▶ _HOW TO COMPLETE THIS TASK_:
Return all the entries below exactly, except for the images they hold.

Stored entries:

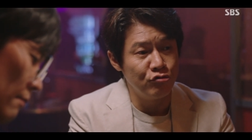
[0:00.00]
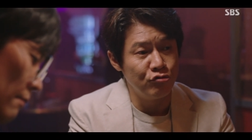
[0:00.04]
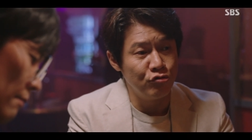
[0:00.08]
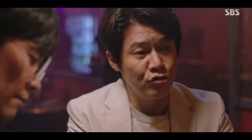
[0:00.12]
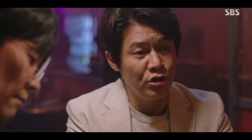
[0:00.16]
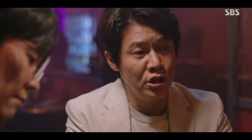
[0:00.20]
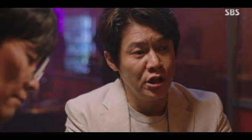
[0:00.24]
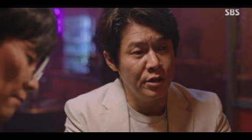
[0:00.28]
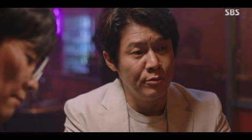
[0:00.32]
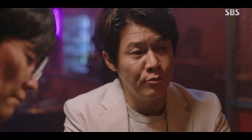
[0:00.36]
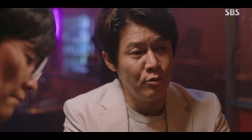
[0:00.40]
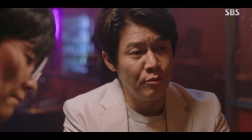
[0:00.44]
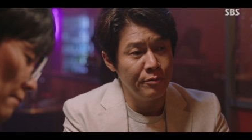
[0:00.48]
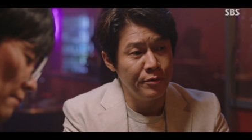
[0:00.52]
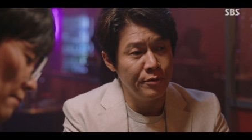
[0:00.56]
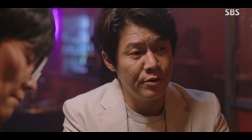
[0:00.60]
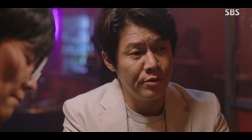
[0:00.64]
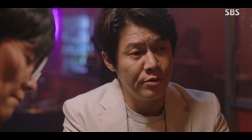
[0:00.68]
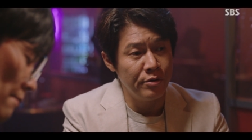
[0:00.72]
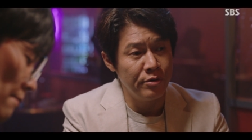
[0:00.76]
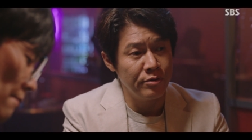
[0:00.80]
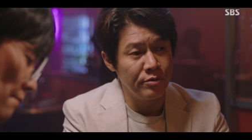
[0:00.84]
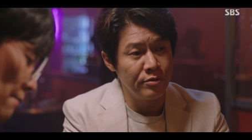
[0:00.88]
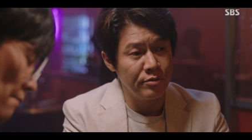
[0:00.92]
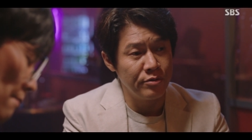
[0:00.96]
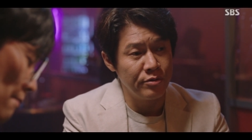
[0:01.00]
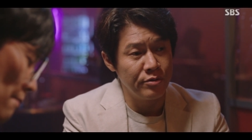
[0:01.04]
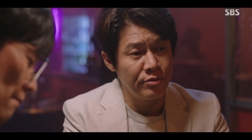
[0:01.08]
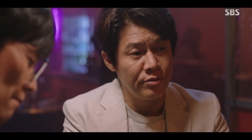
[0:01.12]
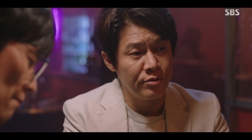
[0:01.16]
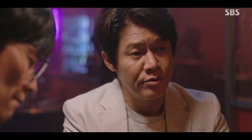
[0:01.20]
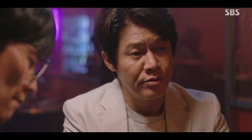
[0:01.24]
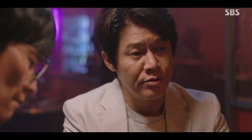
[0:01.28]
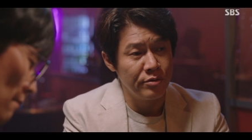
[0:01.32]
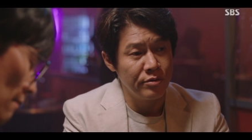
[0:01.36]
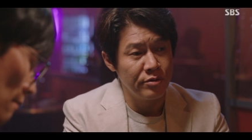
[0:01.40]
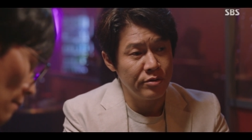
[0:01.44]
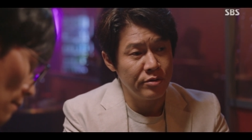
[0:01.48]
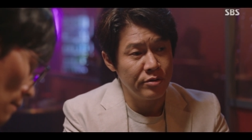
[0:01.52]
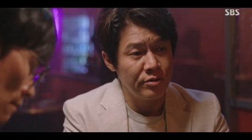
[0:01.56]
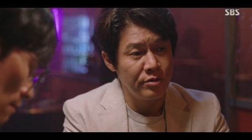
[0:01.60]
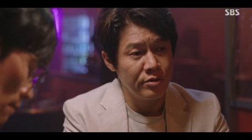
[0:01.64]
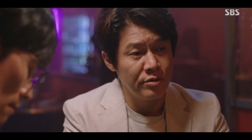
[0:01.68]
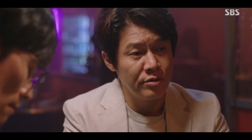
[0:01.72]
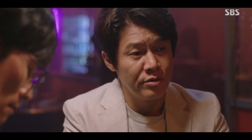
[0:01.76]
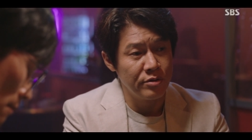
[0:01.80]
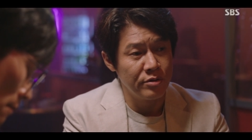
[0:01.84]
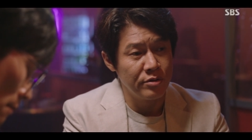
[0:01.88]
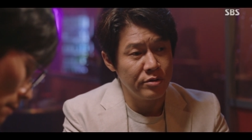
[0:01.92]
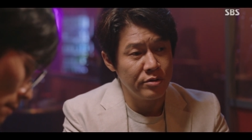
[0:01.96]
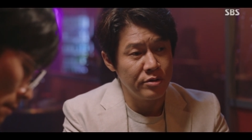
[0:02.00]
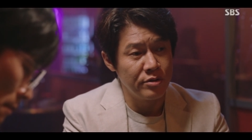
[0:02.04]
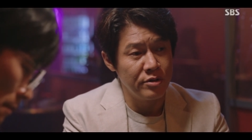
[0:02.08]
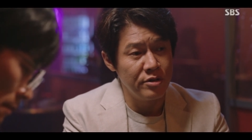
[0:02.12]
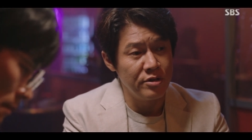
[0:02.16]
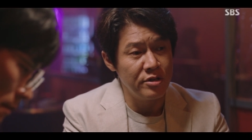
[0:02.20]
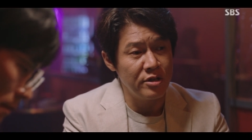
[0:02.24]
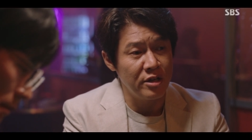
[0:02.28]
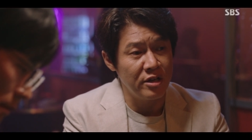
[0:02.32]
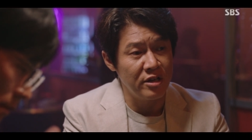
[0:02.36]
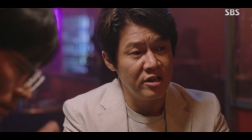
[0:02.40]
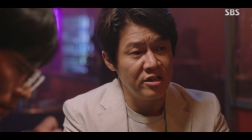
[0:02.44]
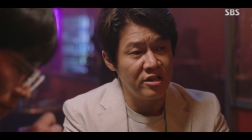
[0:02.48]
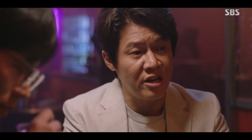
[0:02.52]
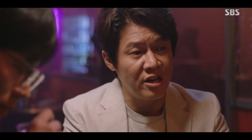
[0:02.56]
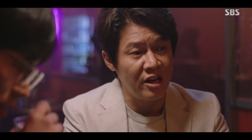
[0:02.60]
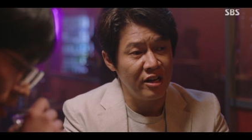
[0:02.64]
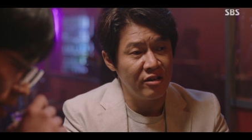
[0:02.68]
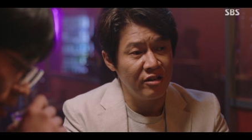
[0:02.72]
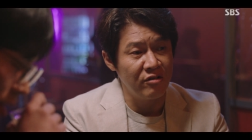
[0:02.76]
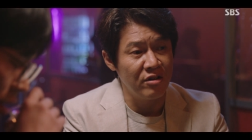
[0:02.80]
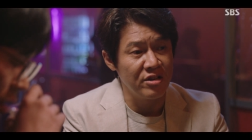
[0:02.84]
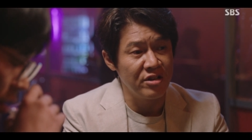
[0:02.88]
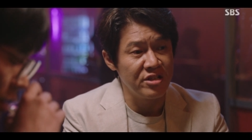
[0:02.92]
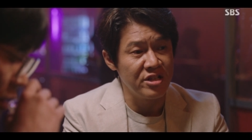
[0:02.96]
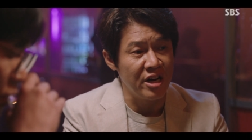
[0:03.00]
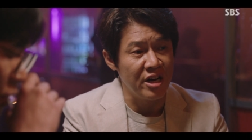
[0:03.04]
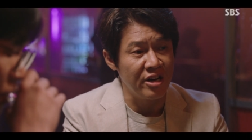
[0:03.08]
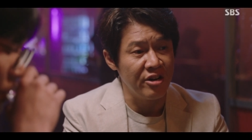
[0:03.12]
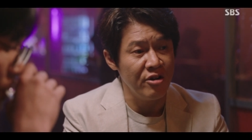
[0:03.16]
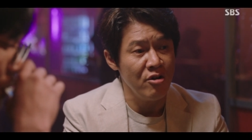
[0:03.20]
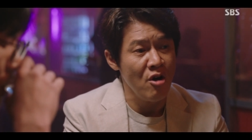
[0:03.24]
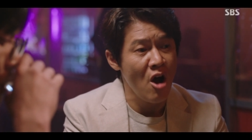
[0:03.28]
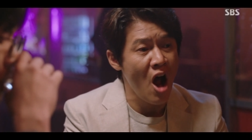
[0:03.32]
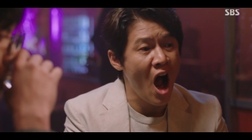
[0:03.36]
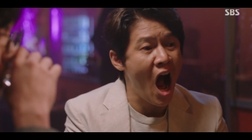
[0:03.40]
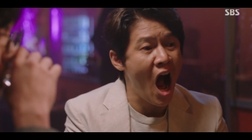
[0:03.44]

우리 팀 오면 진짜 일 잘할 것 같지 않아?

▶ _RESULT FOR THIS TASK_:
[0:00.00]
[0:00.04]
[0:00.08]
[0:00.12]
[0:00.16]
[0:00.20]
[0:00.24]
[0:00.28]
[0:00.32]
[0:00.36]
[0:00.40]
[0:00.44]
[0:00.48]
[0:00.52]
[0:00.56]
[0:00.60]
[0:00.64]
[0:00.68]
[0:00.72]
[0:00.76]
[0:00.80]
[0:00.84]
[0:00.88]
[0:00.92]
[0:00.96]
[0:01.00]
[0:01.04]
[0:01.08]
[0:01.12]
[0:01.16]
[0:01.20]
[0:01.24]
[0:01.28]
[0:01.32]
[0:01.36]
[0:01.40]
[0:01.44]
[0:01.48]
[0:01.52]
[0:01.56]
[0:01.60]
[0:01.64]
[0:01.68]
[0:01.72]
[0:01.76]
[0:01.80]
[0:01.84]
[0:01.88]
[0:01.92]
[0:01.96]
[0:02.00]
[0:02.04]
[0:02.08]
[0:02.12]
[0:02.16]
[0:02.20]
[0:02.24]
[0:02.28]
[0:02.32]
[0:02.36]
[0:02.40]
[0:02.44]
[0:02.48]
[0:02.52]
[0:02.56]
[0:02.60]
[0:02.64]
[0:02.68]
[0:02.72]
[0:02.76]
[0:02.80]
[0:02.84]
[0:02.88]
[0:02.92]
[0:02.96]
[0:03.00]
[0:03.04]
[0:03.08]
[0:03.12]
[0:03.16]
[0:03.20]
[0:03.24]
[0:03.28]
[0:03.32]
[0:03.36]
[0:03.40]
[0:03.44]

우리 팀 오면 진짜 일 잘할 것 같지 않아?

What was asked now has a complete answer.